Pelanda describes the possible birth of an era where historical limits on human life and actions can be overcome. Anthropogenic dominance over matter, information and energy can lead to the elimination of biological and ecological constraints, as well as the political, social, cultural, and economic conditions that have hindered human progress.

Pelanda purports that, "there exists in our collective history the conscious desire for salvation and instinctive curiosity, which has driven motive and capability to overcome seemingly insurmountable barriers to progress. Hope — once reduced to mere reproduction and biological inheritance — now takes on operational and active qualities. There is possible an alliance between curiosity and improvement that can result in boldness and solution.
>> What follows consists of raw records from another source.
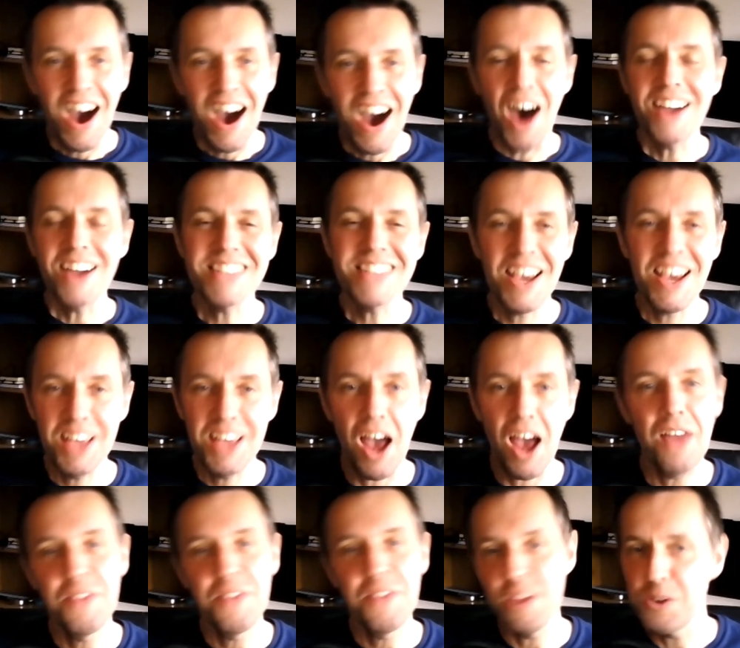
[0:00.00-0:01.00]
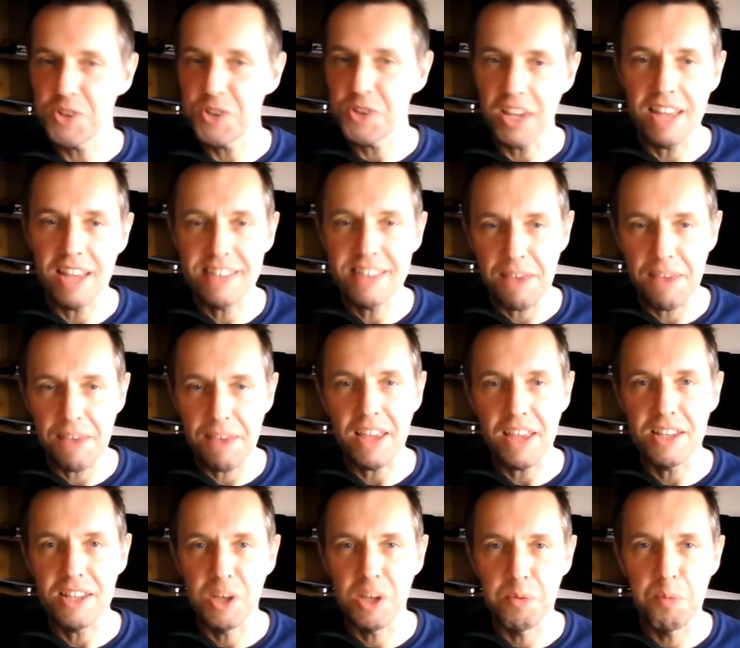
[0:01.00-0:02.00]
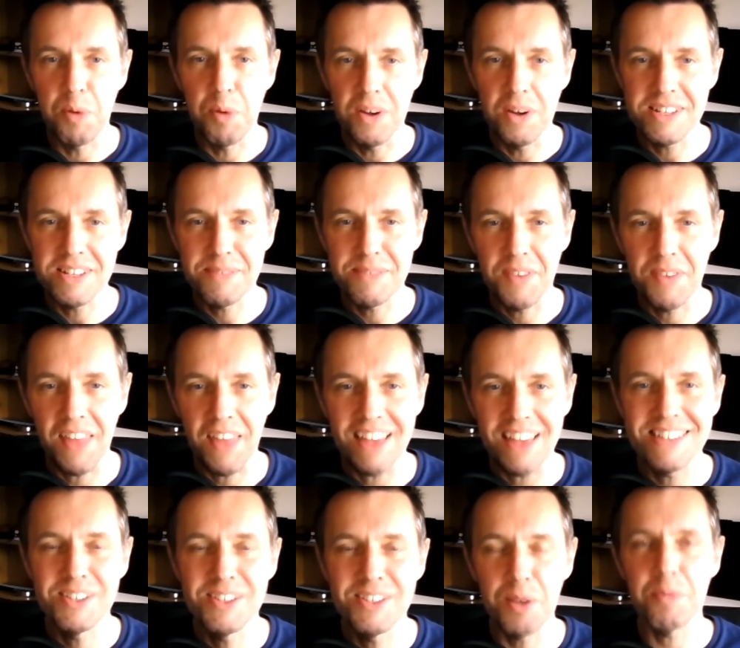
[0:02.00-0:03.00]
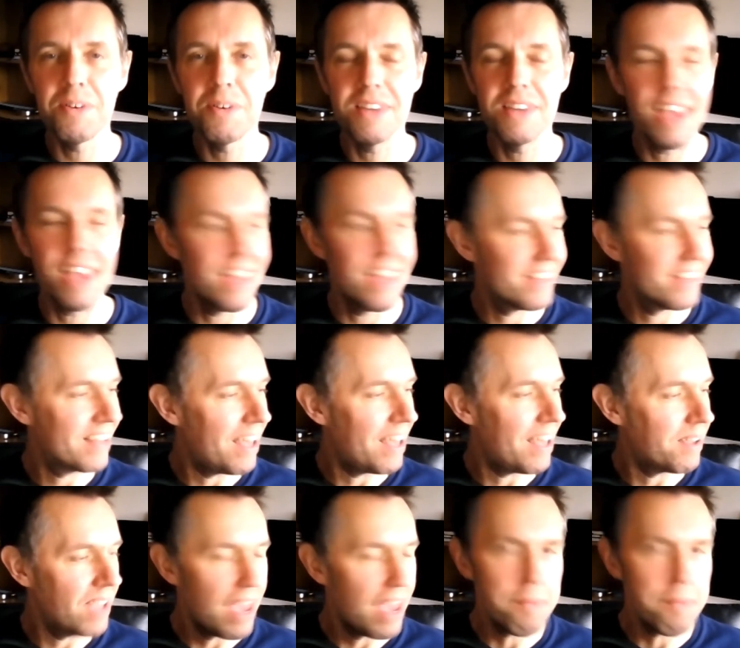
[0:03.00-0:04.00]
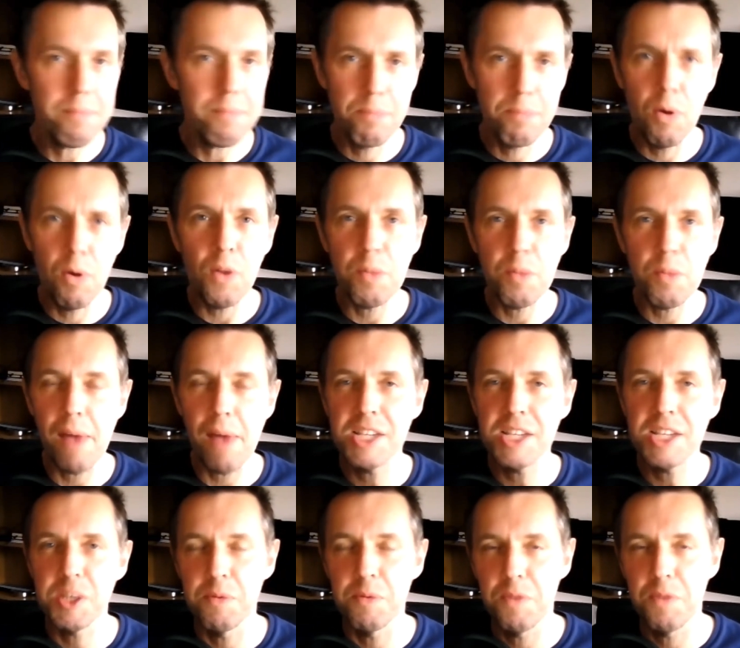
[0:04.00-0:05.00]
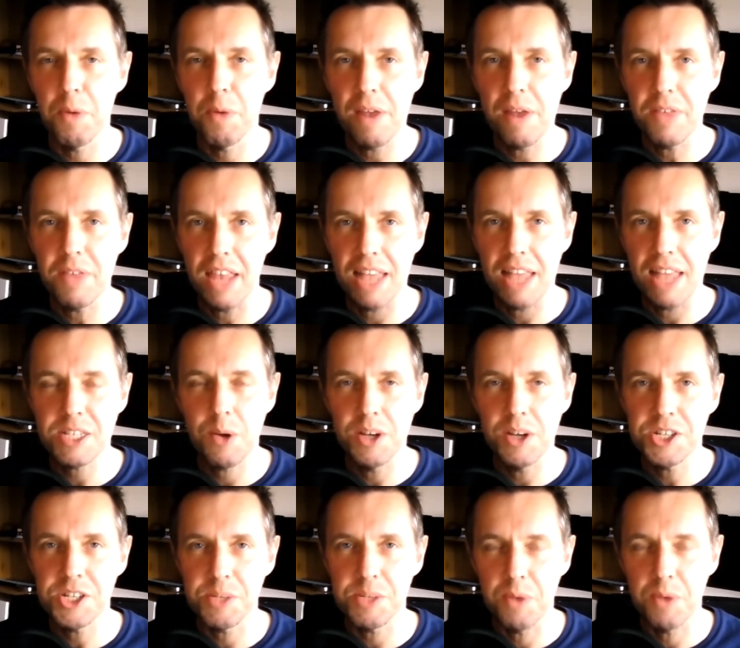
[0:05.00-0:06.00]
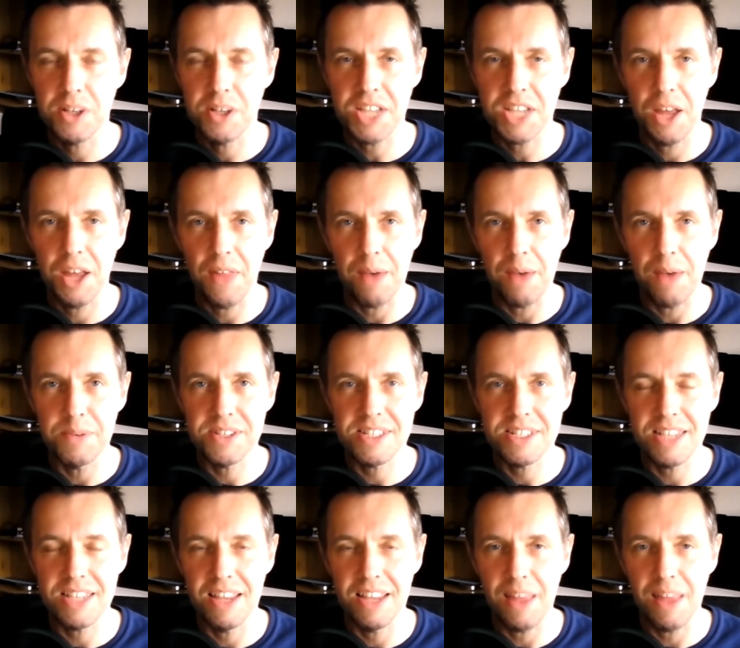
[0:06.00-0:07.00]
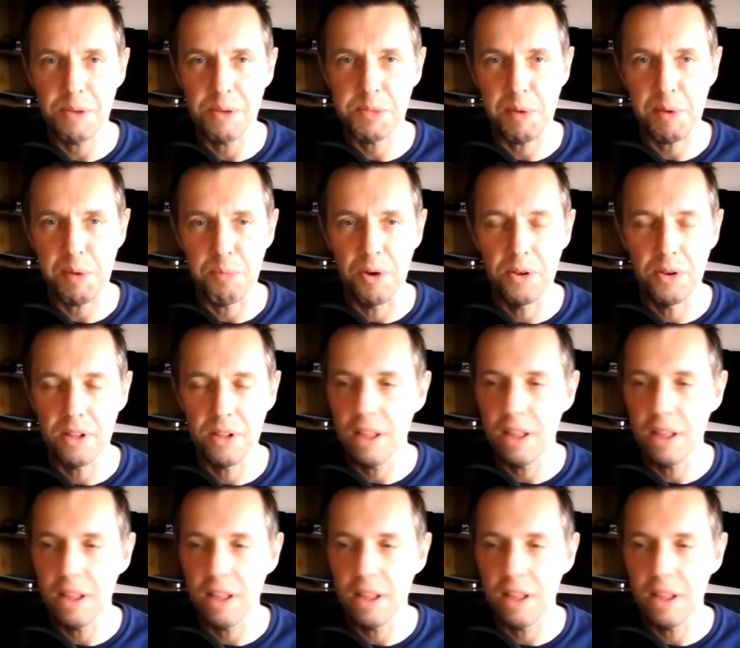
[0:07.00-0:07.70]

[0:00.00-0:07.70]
I don't. I think you should definitely get double points for that. Double, yeah, more than makes up for whatever the last question was. I know that was a bit brutal.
This metaphysical chemistry leads to Futurization."

The book outlines seven missions to prepare for and initiate Futurization: (a) Strengthen the capitalist model; (b) Start the cognitive revolution; (c) Build the State of active guarantees; (d) Give the global market a propulsive political architecture; (e) Manage the technological revolution with strong and not weak thought; (f) Steer the artificial ecology; (g) Open the culture of humanism to evolutionary exo-destinies.

=== Sovereignty & Wealth, 2001 (with Paolo Savona) ===

In the 2001 book, Sovereignty & Wealth: How to fill the Vacuum of the Globalization, Pelanda and Savona argue that globalization was not fully realized (even a void) at the political level and that this state of affairs threatens globalization at the economic level. The almost total freedom of movement for capital without commensurate freedoms for goods and services introduces pressures to the global capitalist system and the democratic structures that sustain it. The role of nation-states in the re-institutionalization of the global market is to ensure economic competitiveness within their territory. Even more important, however, is cooperation among nations to build the political architecture of the global market that can govern the gap between the hyper-competitiveness of “turbocapitalism” and the organizing structures that sustain it.
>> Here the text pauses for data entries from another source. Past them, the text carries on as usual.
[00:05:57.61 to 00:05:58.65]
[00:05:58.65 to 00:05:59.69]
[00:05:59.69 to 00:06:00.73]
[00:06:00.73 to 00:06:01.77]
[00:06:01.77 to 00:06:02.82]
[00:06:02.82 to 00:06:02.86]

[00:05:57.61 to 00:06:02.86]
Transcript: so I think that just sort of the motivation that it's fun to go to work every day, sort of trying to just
The world of culture tends to rationalize frustrations over this gap rather than to propose solutions for its governance. Pelanda and Savona articulate a new concept of “balanced sovereignty” that simultaneously renews trust among citizens for the global project through enhanced national sovereignty and ensures the functioning of the international economic system through a new “global political function”.

=== The Growth State, 2000 ===

Global capitalism is destroying old geoeconomic and geopolitical realities and creating new ones at a rate faster than governments can adapt. The diffusion of wealth in previous decades would therefore be interrupted by the consequences of these new geopolitical and geoeconomic realities for which governments are unprepared. The United States was able to lead a response or respond directly to these interruptions in the past. However, the global system has become too large of a regulatory responsibility for the American system alone. Without coordination of the European and American response, the world can expect future social and military crises.

In the 2000 book, Growth State: For a Global Alliance between State and Market, Pelanda proposes a new formulation of the state that performs more efficiently and effectively the mission of helping the majority of citizens have a good position in the market. As wealth inequality grows, polarizing the rich and poor and creating social conflict, the state can prioritize growth or protectionism. Protectionist and aggressive nationalist policies will only accentuate wealth inequality so therefore States have no option but to prioritize growth. The challenge of the growth formulation will be to capitalize each citizen and guarantee their access to technology while at the same time managing the ecological ad technological risks that will inevitably result. The necessity of this growth formulation to avert the deterioration of geopolitical and geoeconomic conditions means that the State must become more important not less, according to this new growth profile.